The long way to Wuppertal
Blume searched for different ways and informs herself about study paths that are possible without her A-levels. She does her research on health sciences and searches for study designations. Thereby she notices, that similar study programs were partly named differently. "My studies, health economy and management is named e.g. in Osnabrück completly different, but has similiar modules. You have to look out very carefully for the modules of the study programs."
She specifically searches for study programs in which she can credit some of her courses out of her apprenticeship or out of her work experience. "As soons as I found universities at which I could enhance my technical knowledge, I looked at the universities in the sight of studying without A-levels." Each university handles it differently. There are national and federal guidelines, but additionally there are university-specidic guidelines. Basically, Blume would have gone to every university that would have accepted her, but "in the end, it was only the University of Wuppertal, that enabled me - concerning the application procedure and requirements - to take on my studies", she tells. She did not need additional internships or recommendatory letter.
In fact, the path to her application was not the easiest because she firstly had to find out the criteria that were expected from the applicants. The BAföG-claim was nerve-wrecking as well. For this, she had to compile the time she has worked full-time. "In my case, it was due to one single day, that should decide, whether I would get the support or not. This was really by a hair's breadth, otherwise eveything else would not have worked out. But the effort was worth it."

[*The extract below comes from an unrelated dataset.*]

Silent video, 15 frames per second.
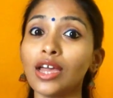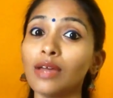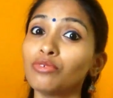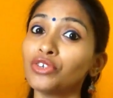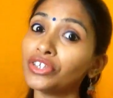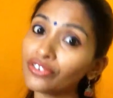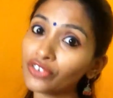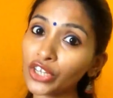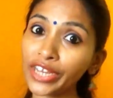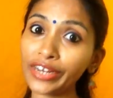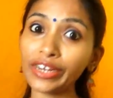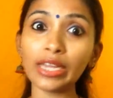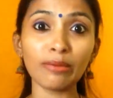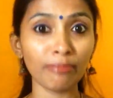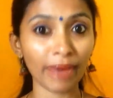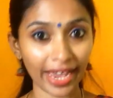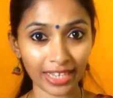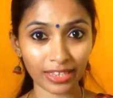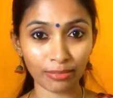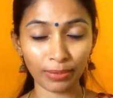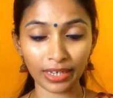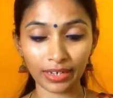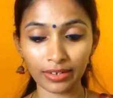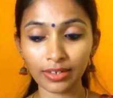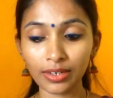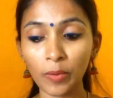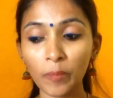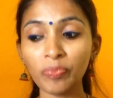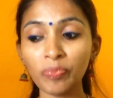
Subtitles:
I'm just sharing my experience.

Staying abroad before her bachelor thesis
Blume has made it in the end. She is one of the few students, that got accepted in the subject of health economy without her A-levels. "According to my knowledge, two percent of the seats are available for professionals, Per year around 50 to 60 new students are being accepted for my study program. This means, there are only one to two seats free per year." By now, she studies in the fifth semester and wants to absolve an exchange semester in the summer, before she writes her bachelor thesis. "It was clearly the right decision. I am very happy that I am able to study. I would dare it at anytime again, even if you have a full-time job and you hence have to give up your financial security", she explains.

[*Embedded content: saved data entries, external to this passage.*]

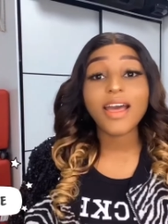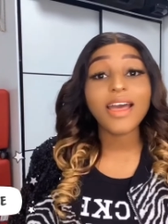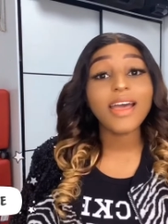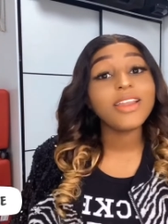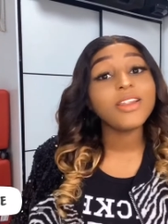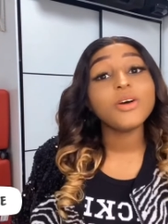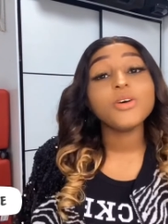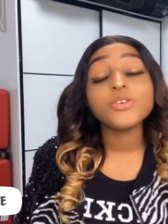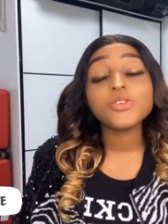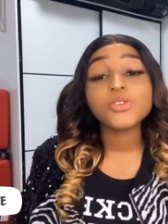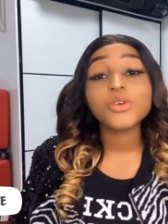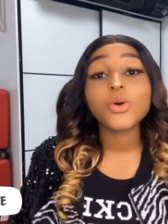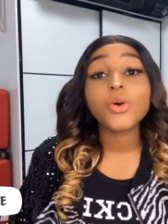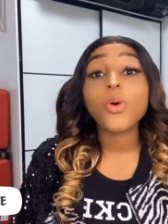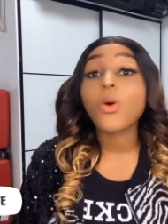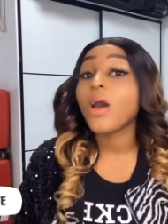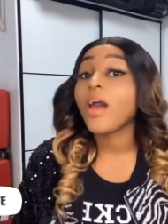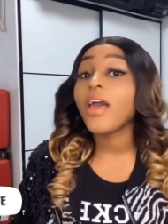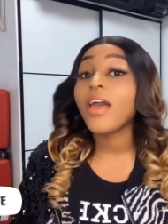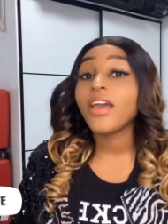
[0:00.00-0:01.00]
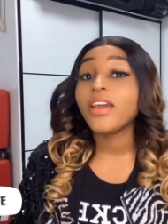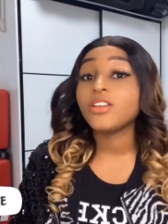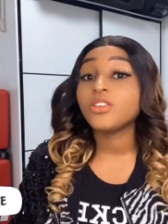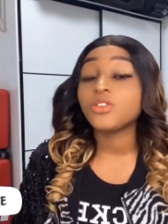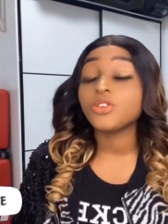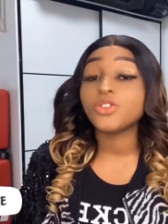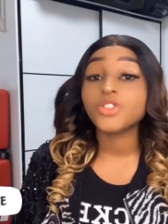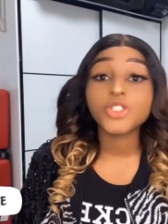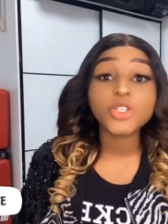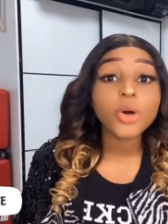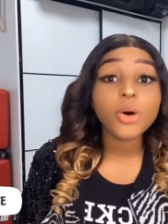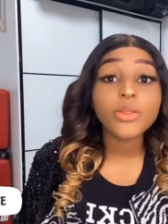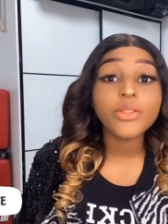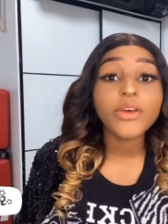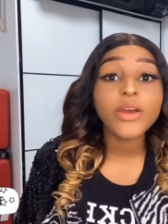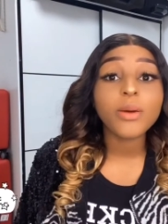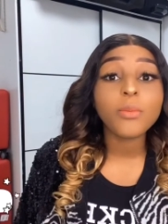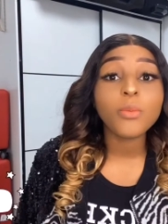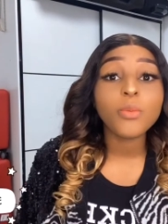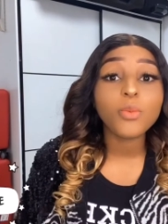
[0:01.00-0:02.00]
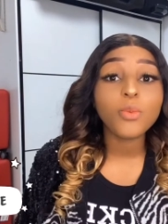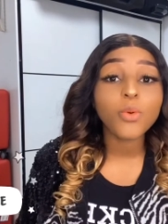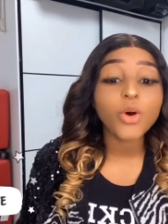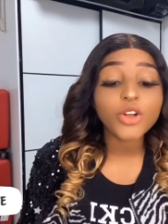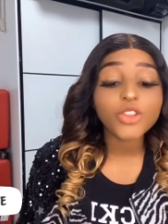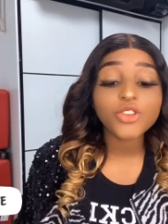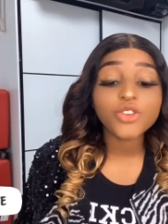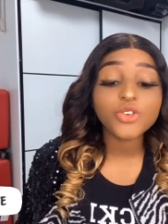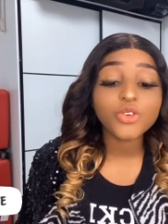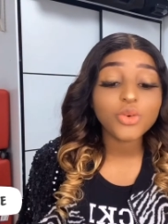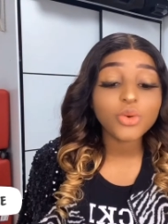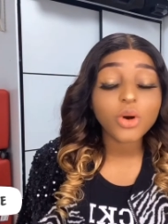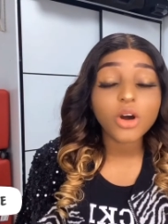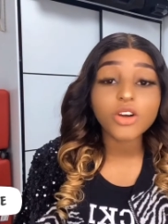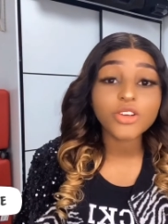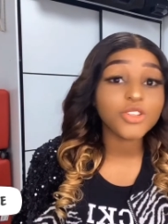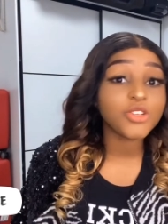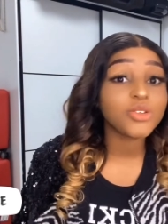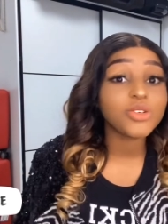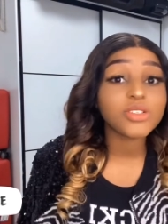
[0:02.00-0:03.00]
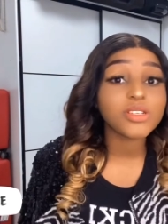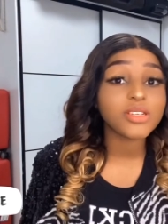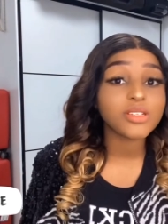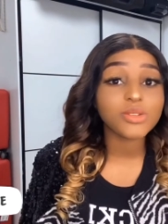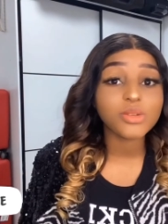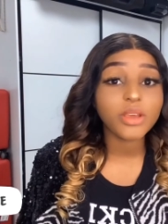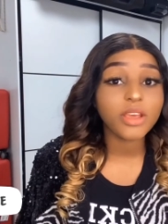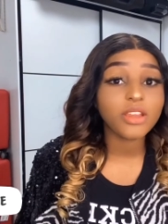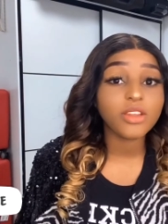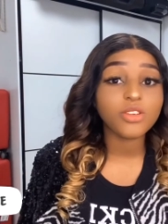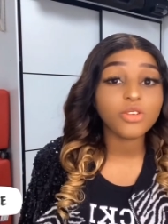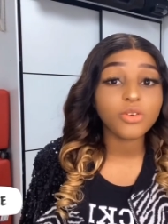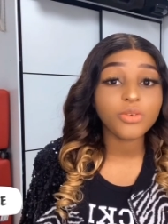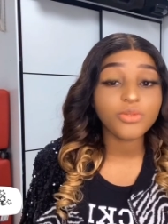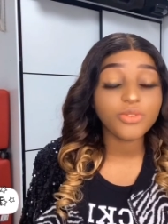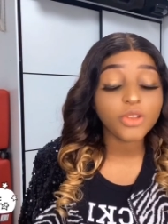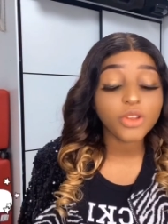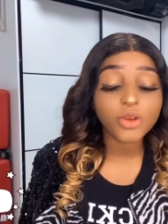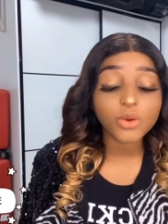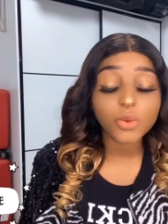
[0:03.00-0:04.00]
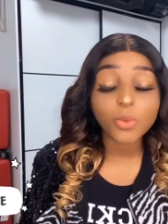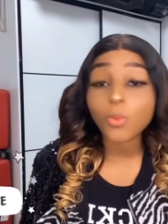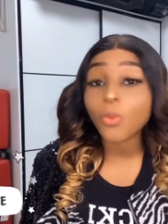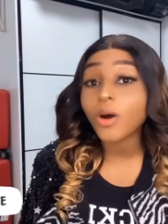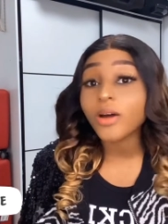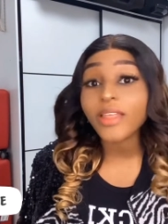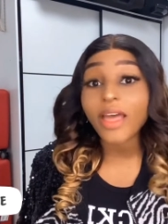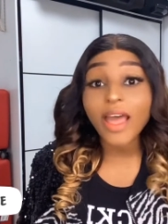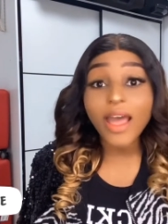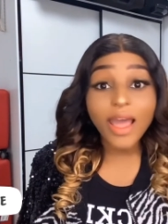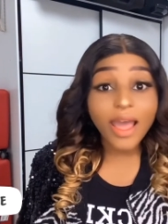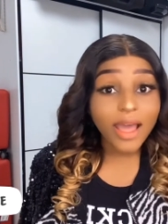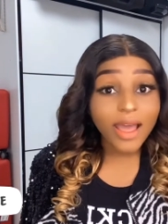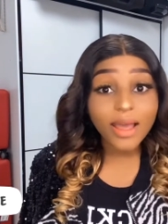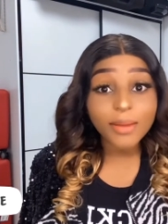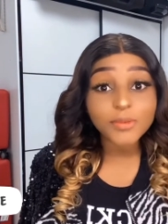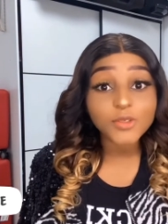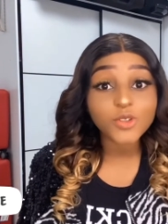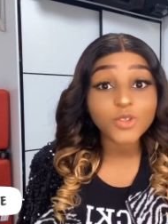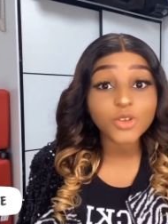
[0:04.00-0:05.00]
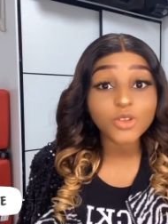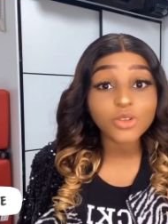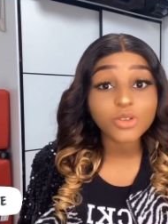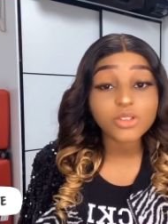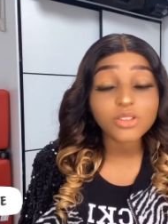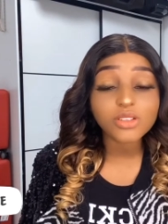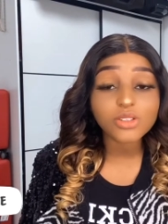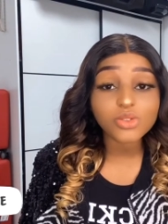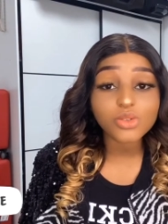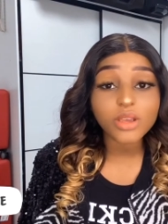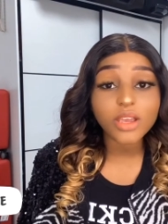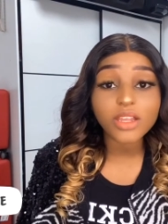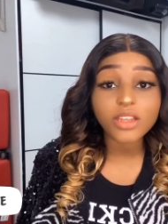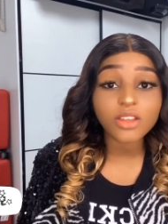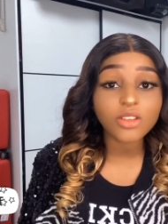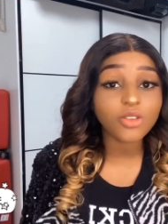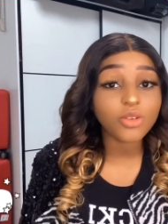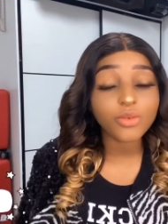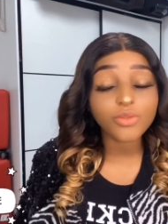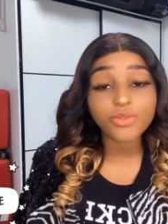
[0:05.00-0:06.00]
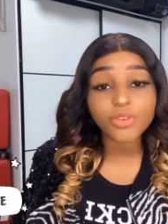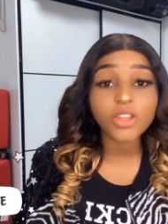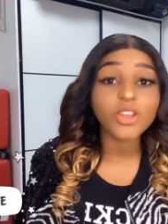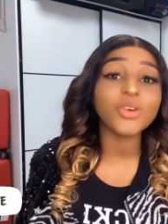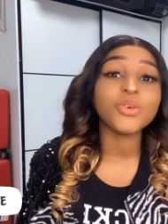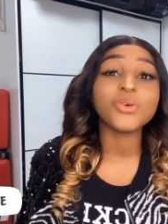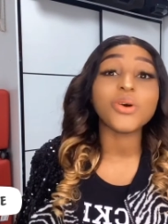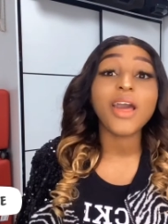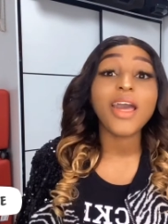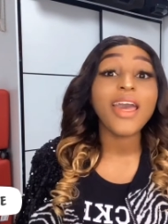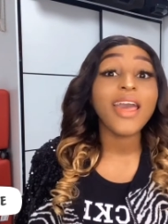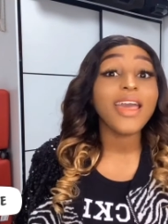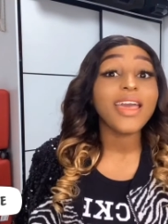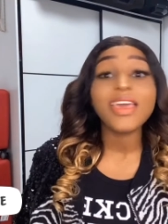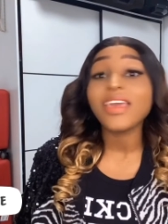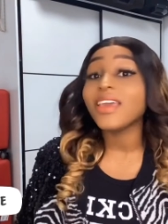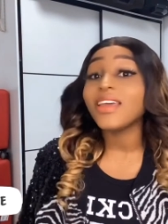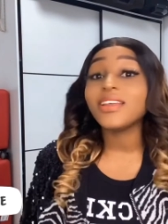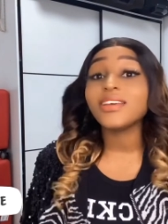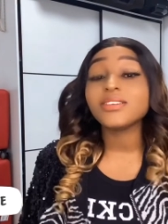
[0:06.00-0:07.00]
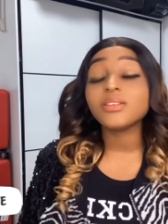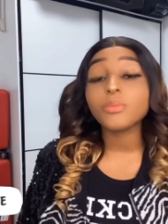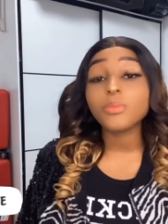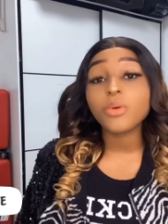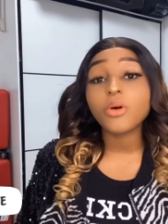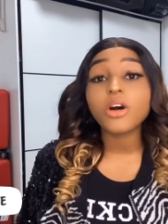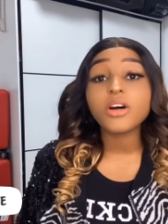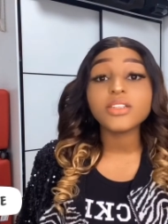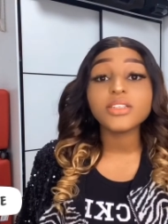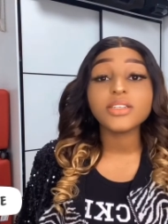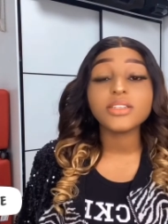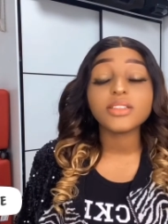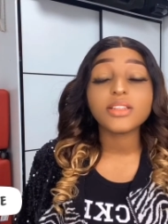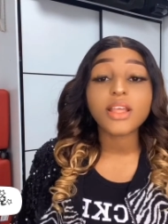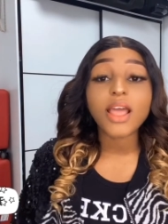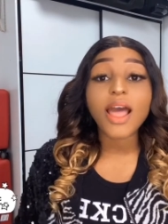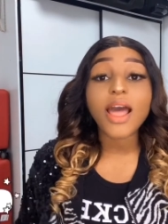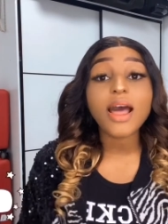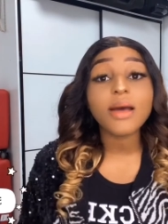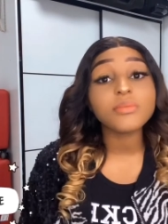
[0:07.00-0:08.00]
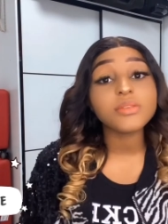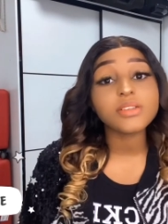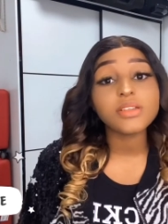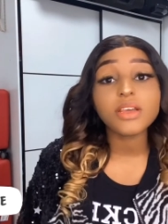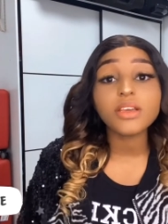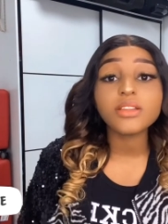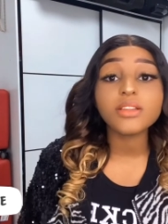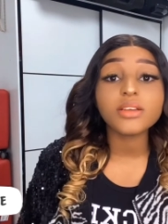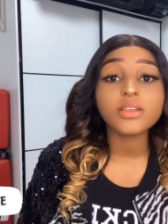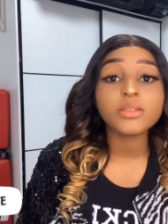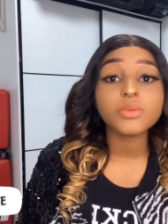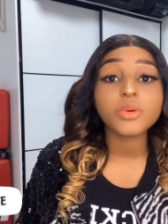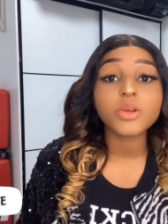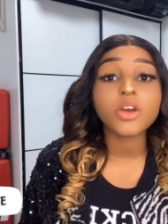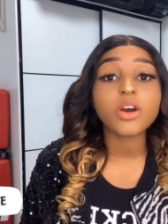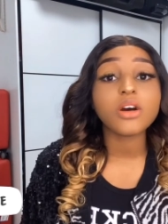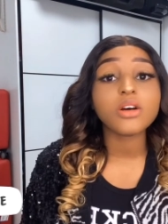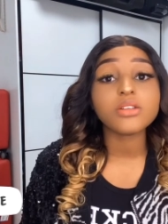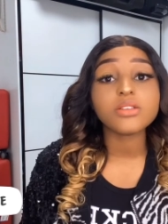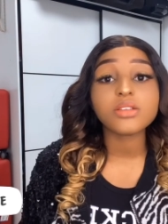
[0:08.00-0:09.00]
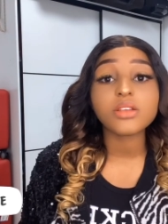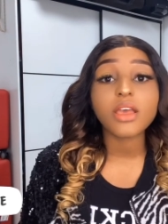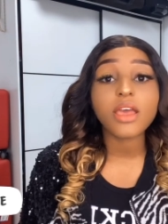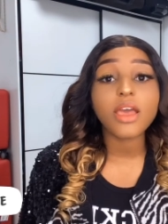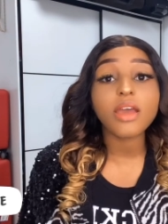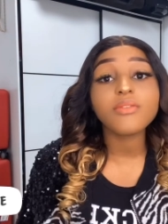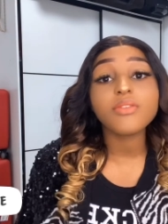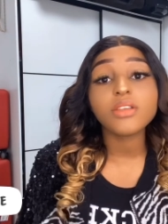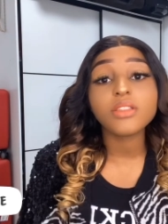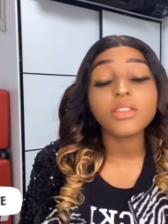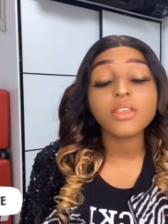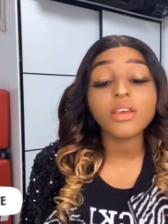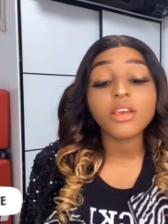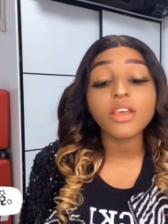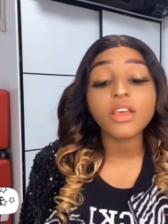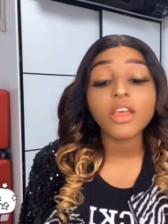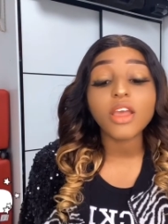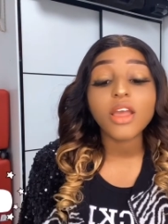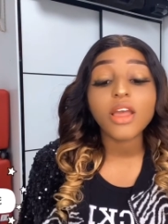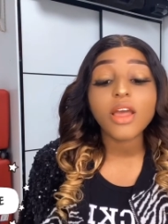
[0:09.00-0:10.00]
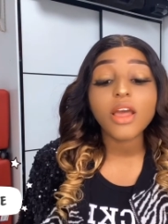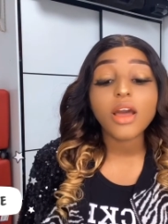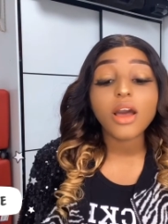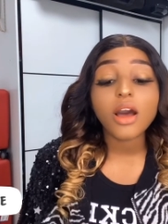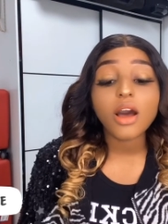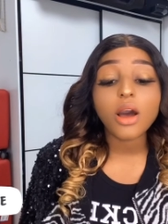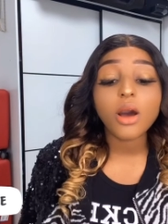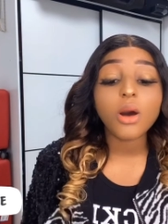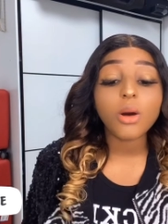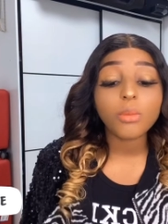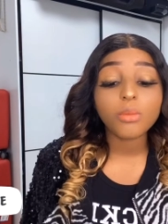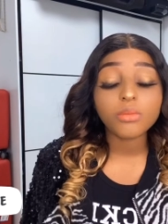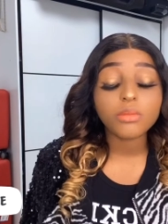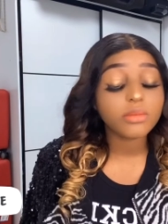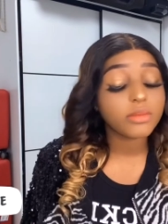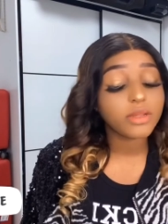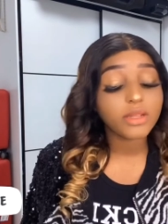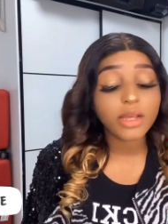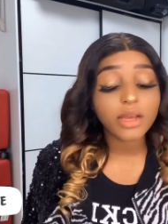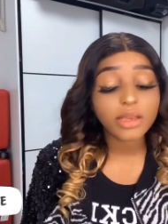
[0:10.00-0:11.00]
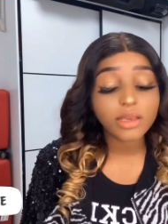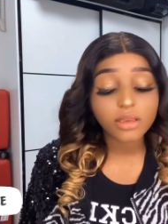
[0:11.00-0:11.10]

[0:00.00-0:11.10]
also go ahead to show them what you are using to edit your video what apps you're using to edit your video it is important i'm saying this because everything um like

With regards to the question where her path is going to lead her to in the future, she answers: "I would like to get self-employed one day and I would like to step into the consultation for operational health management", she says self-confident. "You have to have to courage to got all out and you have to inform yourself." For the self-employment, she recognizes in the end "you also need a lot of courage and preferably a financial cushion. But I can imagine this for myself."